Demand for science skills are increasing all the time in industry sectors such as low-carbon technology, pharmaceuticals and digital media.
 
The CBI pointed to recent figures showing that, despite the fact that 46 per cent of 14-year-olds received high marks in science in 2009, reaching level six, one above the standard expected of the age group, a mere 20 per cent actually went on to take GCSEs in all three major science subjects.
 
In the CBI's view, taking triple science at GCSE would instil both a proper
understanding of the subjects and a confidence needed to continue study at both A-level and university.
 
According to the Department for Education, three quarters of triple science pupils achieving the highest grades progress to A Level science subjects, while only 59 per cent of double science pupils achieving the highest grades progress to A Level science subjects.
 
The CBI also pointed out that employers are willing to pay a premium for staff with science, technology, engineering and maths skills.

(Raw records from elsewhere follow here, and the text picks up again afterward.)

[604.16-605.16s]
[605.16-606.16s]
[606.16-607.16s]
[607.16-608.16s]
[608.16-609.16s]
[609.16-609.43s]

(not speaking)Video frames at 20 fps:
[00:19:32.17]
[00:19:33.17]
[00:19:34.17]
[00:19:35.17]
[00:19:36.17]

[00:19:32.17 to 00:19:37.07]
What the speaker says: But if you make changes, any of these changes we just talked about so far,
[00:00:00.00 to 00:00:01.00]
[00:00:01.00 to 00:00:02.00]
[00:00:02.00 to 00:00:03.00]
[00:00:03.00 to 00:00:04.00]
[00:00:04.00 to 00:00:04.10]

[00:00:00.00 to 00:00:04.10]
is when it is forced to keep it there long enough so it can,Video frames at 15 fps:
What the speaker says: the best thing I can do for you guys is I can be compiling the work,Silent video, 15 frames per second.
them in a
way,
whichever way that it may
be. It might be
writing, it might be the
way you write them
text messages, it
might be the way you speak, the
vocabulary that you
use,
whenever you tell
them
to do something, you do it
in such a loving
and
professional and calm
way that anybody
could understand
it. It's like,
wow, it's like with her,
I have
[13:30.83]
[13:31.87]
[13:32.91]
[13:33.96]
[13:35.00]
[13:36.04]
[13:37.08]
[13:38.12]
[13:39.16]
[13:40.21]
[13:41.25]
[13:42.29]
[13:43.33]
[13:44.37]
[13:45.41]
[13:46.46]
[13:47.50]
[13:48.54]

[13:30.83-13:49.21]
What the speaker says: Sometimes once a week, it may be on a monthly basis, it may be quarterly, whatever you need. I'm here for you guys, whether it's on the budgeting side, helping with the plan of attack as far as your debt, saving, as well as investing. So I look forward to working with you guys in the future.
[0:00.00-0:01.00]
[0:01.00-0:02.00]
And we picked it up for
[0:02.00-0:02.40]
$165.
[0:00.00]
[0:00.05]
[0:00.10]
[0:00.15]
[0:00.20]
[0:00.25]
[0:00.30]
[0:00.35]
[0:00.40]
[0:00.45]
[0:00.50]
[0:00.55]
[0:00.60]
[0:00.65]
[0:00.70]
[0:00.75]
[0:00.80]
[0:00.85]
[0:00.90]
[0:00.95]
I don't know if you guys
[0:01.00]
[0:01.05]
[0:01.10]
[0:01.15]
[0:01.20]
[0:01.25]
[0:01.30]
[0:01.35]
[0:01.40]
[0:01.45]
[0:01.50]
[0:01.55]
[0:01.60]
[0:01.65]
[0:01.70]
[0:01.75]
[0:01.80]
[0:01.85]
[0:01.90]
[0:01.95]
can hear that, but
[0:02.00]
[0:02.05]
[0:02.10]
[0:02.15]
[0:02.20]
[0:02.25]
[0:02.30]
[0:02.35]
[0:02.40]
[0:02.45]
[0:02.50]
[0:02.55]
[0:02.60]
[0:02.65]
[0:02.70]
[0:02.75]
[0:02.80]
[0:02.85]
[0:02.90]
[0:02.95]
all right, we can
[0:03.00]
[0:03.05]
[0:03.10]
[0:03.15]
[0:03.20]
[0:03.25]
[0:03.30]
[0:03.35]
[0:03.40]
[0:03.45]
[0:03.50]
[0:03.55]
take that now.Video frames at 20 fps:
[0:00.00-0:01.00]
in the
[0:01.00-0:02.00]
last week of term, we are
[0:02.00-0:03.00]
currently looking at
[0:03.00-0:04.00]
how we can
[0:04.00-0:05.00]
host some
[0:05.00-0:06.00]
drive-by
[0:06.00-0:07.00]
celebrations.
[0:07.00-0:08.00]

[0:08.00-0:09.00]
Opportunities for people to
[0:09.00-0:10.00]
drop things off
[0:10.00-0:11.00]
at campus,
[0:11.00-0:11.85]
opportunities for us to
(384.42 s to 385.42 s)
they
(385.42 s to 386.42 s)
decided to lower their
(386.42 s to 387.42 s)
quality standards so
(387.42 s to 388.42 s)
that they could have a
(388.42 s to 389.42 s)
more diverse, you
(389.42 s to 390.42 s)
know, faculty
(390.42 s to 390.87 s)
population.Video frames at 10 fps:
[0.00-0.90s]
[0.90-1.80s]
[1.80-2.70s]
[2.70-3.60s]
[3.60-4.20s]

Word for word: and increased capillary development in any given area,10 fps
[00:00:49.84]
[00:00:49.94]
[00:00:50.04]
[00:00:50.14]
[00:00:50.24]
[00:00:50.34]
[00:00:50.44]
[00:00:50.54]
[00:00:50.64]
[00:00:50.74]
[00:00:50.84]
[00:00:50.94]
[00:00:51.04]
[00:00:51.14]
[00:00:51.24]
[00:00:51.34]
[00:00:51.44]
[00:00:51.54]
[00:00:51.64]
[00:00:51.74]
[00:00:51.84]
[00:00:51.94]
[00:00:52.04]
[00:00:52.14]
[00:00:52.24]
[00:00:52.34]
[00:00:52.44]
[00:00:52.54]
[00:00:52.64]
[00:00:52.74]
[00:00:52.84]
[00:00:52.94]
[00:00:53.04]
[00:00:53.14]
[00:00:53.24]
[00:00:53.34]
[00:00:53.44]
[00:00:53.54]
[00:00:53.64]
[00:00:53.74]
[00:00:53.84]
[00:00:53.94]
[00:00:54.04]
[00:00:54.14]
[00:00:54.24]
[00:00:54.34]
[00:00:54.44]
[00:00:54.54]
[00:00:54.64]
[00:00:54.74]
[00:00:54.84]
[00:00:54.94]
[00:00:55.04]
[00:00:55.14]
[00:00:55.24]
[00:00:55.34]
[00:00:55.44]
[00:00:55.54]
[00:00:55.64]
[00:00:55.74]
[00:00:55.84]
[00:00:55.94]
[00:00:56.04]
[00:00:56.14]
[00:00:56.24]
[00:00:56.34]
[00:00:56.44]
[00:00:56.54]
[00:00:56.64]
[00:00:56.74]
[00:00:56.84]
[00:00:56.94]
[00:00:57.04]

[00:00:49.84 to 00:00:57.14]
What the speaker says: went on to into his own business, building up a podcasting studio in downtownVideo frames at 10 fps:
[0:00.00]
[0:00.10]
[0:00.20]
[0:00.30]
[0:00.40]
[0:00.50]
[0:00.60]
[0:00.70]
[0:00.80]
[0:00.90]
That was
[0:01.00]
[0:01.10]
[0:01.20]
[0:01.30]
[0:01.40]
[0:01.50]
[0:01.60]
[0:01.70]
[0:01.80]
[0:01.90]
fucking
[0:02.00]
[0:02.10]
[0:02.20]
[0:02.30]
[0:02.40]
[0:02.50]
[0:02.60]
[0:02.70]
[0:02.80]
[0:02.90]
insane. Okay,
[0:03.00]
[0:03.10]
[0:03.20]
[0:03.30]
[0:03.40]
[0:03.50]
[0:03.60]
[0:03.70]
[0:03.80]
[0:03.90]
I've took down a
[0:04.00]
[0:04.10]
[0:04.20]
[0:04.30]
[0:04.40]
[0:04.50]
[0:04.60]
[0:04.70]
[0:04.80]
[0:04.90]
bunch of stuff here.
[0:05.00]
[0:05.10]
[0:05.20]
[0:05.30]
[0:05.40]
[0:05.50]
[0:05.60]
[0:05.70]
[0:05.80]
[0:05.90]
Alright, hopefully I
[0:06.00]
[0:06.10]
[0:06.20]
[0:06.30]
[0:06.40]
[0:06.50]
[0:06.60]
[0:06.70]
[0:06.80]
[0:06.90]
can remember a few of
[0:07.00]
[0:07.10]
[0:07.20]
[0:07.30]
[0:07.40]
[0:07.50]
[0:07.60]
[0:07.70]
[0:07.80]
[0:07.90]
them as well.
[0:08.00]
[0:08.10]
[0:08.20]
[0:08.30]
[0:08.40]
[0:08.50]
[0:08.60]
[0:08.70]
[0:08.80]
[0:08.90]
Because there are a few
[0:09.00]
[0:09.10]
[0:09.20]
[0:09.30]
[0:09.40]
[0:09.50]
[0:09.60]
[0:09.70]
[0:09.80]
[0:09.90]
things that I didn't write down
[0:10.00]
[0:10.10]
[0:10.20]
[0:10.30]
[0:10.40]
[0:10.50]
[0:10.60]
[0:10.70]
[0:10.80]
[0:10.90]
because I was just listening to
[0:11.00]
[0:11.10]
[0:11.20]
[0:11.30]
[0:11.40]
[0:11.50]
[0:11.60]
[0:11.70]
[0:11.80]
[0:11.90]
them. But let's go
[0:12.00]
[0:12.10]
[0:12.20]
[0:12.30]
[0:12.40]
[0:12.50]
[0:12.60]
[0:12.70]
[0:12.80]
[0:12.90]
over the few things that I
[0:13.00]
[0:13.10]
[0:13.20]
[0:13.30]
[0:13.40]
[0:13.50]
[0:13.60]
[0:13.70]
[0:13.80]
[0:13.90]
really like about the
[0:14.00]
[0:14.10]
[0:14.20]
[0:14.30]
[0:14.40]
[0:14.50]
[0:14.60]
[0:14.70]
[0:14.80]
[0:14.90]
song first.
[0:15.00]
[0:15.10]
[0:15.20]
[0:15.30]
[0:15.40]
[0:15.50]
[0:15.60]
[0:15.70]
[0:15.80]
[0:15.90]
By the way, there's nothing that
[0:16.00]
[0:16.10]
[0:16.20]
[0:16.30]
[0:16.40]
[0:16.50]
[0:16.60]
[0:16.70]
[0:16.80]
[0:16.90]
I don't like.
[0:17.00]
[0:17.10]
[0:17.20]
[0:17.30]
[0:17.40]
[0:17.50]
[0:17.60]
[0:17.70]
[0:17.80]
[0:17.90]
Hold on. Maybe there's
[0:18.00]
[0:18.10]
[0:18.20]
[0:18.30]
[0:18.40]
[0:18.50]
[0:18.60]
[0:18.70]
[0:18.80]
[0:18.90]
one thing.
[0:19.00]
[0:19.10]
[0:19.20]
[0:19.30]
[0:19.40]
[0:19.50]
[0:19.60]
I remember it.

Some 40 per cent of companies in science and IT and 33 per cent in construction reported that STEM graduates earn more than other graduates.
 
Katja Hall, the CBI's chief policy director, commented: "The UK's economic recovery will rely on businesses being able to access the talent they need to deliver sustainable growth.
 
"As the economy rebalances, we will need more highly-skilled employees, particularly for young people with STEM degrees, but businesses are struggling to recruit good graduates from the UK.
 
"At the same time that the English Baccalaureate has effectively made GCSE history and geography compulsory, the Government has neglected the sciences. It must pay more attention to getting students to study physics, chemistry and biology as separate GCSEs.
 
"At the moment only 18 per cent of young people study physics and chemistry as separate GCSEs compared with 26 per cent who study religious studies and 19 per cent who study physical education."